We are forced to simply accept that we live in a world where things happen all around us whose outcomes are not repeatable. Only an illogical thinker would conclude from this that we have "proved" the existence of God, or would think that I ever claimed that we "proved" such. What it does mean is that we are forced live with events that happen which do not depend on just measurable quantities.

It's hard to explain these things without evoking emotional responses and baking soda and vinegar reactions, but that should be the job of modern educational system. Atheists object because they don't like leaving room for these possibilities, and they often mistakenly believe that science has systematically excluded God. Einstein reacted quite oppositely and emotionally when he first encountered all of this: he thought that it meant God played dice with the universe. We need to educate people so that they understand these simple fundamentals and do not react emotionally when asked to consider physical experiments.

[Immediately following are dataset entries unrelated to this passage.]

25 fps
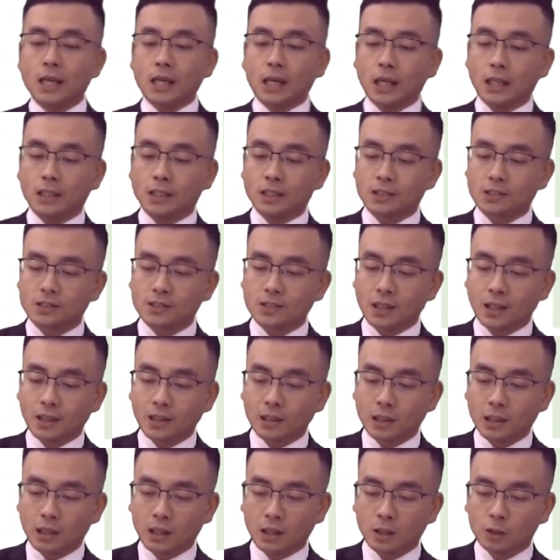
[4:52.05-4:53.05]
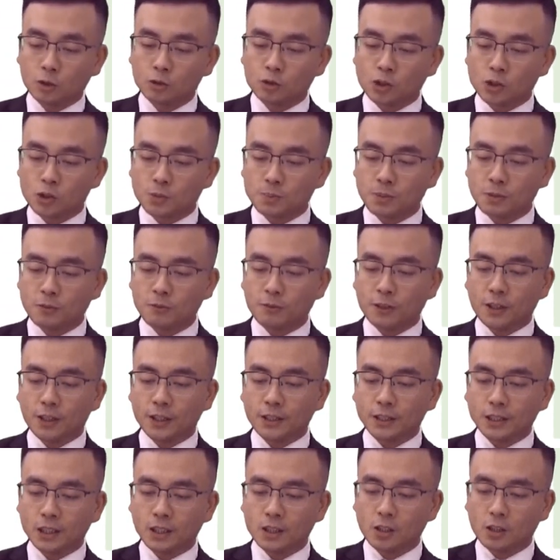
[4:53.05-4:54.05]
it is the largest
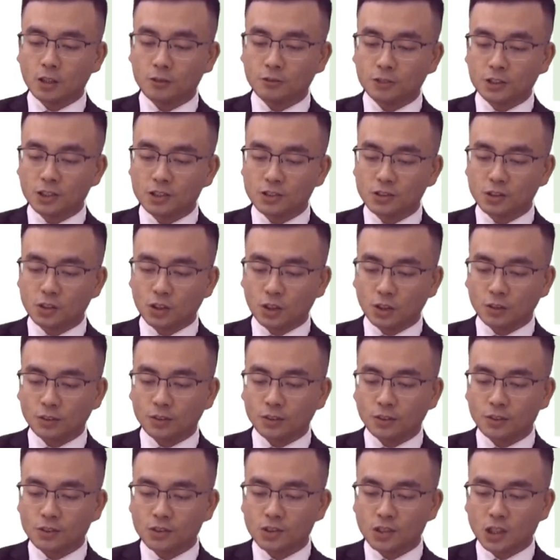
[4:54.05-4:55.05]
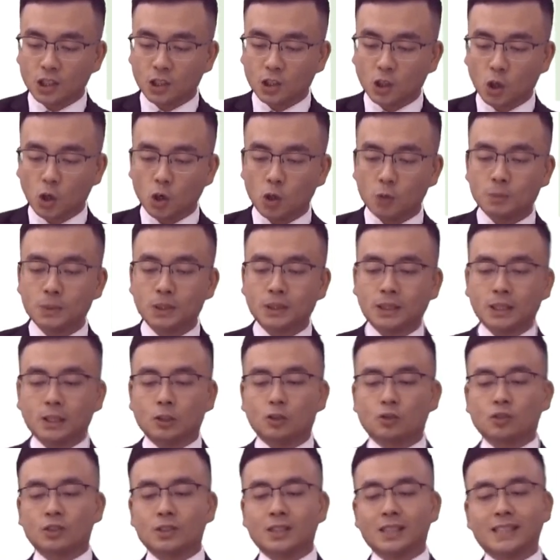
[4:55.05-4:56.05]
provider of the student
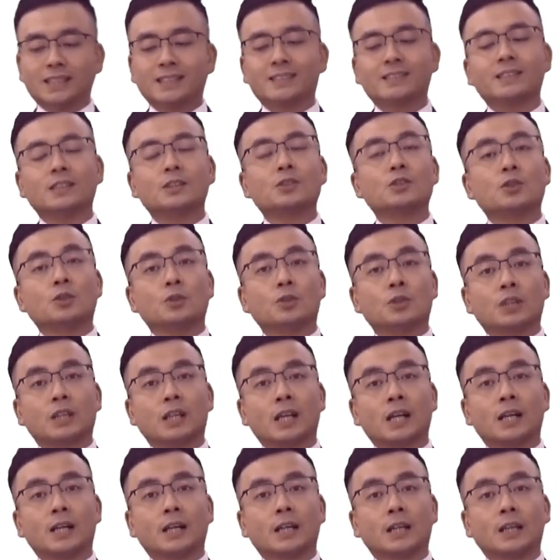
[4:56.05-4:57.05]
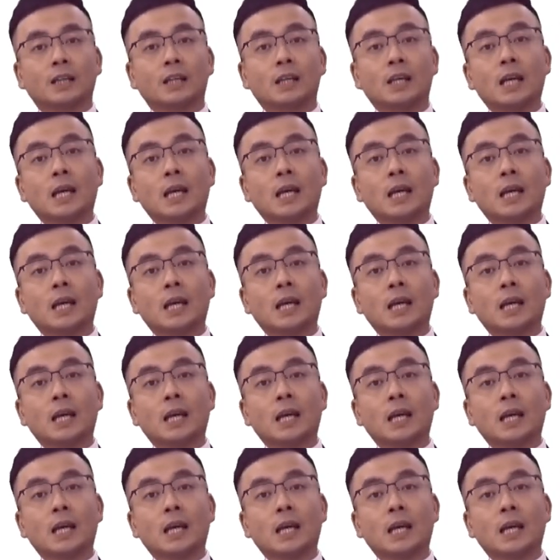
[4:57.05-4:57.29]
accommodation in the UK.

Experiments are a good way to teach scientific truth, and they lead us to think critically. Teaching theories without experiment only encourages wild speculation and undisciplined thinking, unconstrained by physical reality or by fear of verification. People can even start to get confused about the difference between physical reality and scientific theory, to the point where they start thinking experiments are less real than theory.

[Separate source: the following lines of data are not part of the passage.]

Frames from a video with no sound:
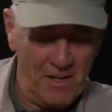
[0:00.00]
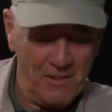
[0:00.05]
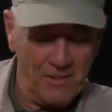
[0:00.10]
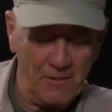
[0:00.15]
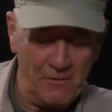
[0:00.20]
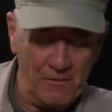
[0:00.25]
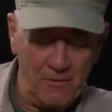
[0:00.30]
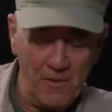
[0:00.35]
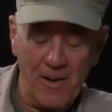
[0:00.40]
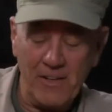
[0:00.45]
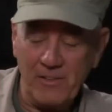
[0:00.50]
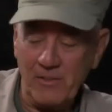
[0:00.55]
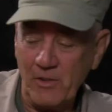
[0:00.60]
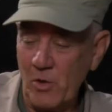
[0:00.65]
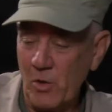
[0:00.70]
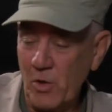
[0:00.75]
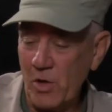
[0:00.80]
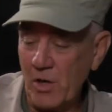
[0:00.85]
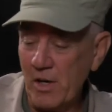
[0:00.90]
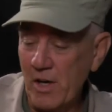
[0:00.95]
the front
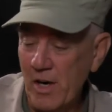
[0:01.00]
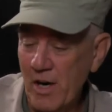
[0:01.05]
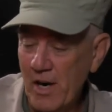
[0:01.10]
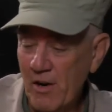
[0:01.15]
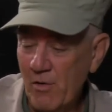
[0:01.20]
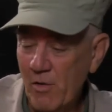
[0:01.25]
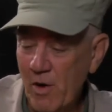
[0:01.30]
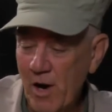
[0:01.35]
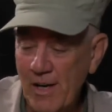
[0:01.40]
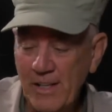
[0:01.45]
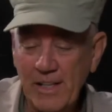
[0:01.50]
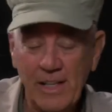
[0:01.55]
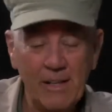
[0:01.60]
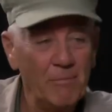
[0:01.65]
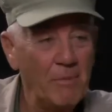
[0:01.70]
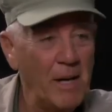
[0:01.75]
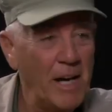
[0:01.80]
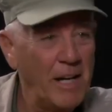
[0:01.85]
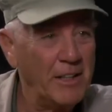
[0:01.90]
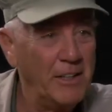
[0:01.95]
door
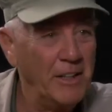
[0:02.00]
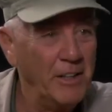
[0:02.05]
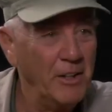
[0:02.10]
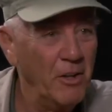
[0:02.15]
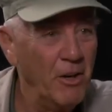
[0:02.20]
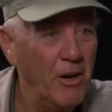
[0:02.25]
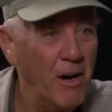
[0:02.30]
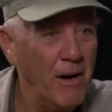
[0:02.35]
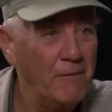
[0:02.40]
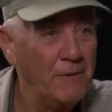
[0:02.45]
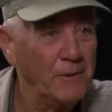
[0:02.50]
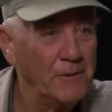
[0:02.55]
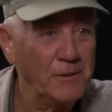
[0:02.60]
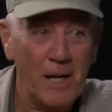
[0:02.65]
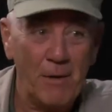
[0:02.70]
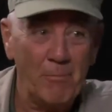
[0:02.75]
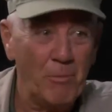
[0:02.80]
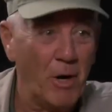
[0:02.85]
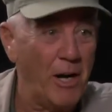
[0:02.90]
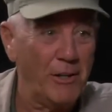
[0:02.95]
walking back to your office,
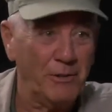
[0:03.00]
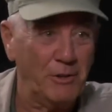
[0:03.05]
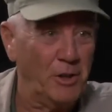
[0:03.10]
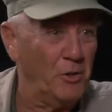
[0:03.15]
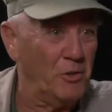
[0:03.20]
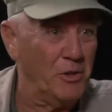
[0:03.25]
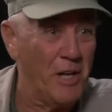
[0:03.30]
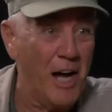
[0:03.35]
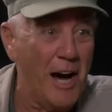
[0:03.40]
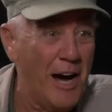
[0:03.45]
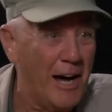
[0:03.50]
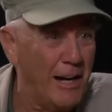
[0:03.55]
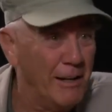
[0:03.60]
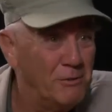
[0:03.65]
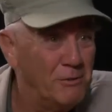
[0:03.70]
I bought 2 knives.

http://www.fas.harvard.edu/~scdiroff/lds/QuantumRelativity/SinglePhotonInterference/SinglePhotonInterference.html

Ron

"Muslims, by and large, do a fantastic job of "living" Islam. Buddhists, Hindus, and Jews do a good job as well."

Huh? If going on jihad and killing infidels is doing a fantastic job of living Islam, then I guess you're right. I've also read that many, many Jews today are not religious, so I'm not sure they're doing such a good job, either.

Michelle

Hi Ron,

Have you met a Muslim before? Well, you have now. My name is Michelle. Yes I am American but I am also a muslim. I am married to an Egyptian muslim who has been Muslim all his life. I found your comments quite humurous to say the least. What makes you think that Muslims like to go on jihad and kill the infidels? Do you know what jihad is? Do you know who the infidels were? Yes were? You know I understand when someone reads something the like to take one part and run with it. But I have to ask why do you think that? Please keep in mind that knowledge is unending and there is always ways to find out more about something then on discrimatory belief. Islam is a religion that has many facets. There are those that take one part of the Qur'an like you just mention and take it to literally mean that we are supposed to kill all the infidels and such. But if you understand the context of what was written you would know that it was talking about a people for a specific time period that were terrorizing the Muslim believers of that time. After exercising much patience it came time for war. But don't worry you are not the only one to get that confused. Radicals Muslims get that to..

In fairness, we all don't always follow according to what we believe. But the importance is to strive and to live to the best we can be. We are not God we are human flaws and all.

Take care
Michelle

Michelle

Sorry I reread my post. I hope I didn't come across very negatively. I just want to dispell the misconceptions of the religion of Islam. But I want to do it without offending anyone. I am sorry if it came across as a personal attack please accept my apologies.

Thanks,
Michelle

Just Thinking

Michelle,

I can't tell you how nice it is to hear your interpretation. Thank you for participating here so that people like me can hear about Muslim beliefs.

Patricia

You have no need to apologize, Michelle. Thank you for your thoughts.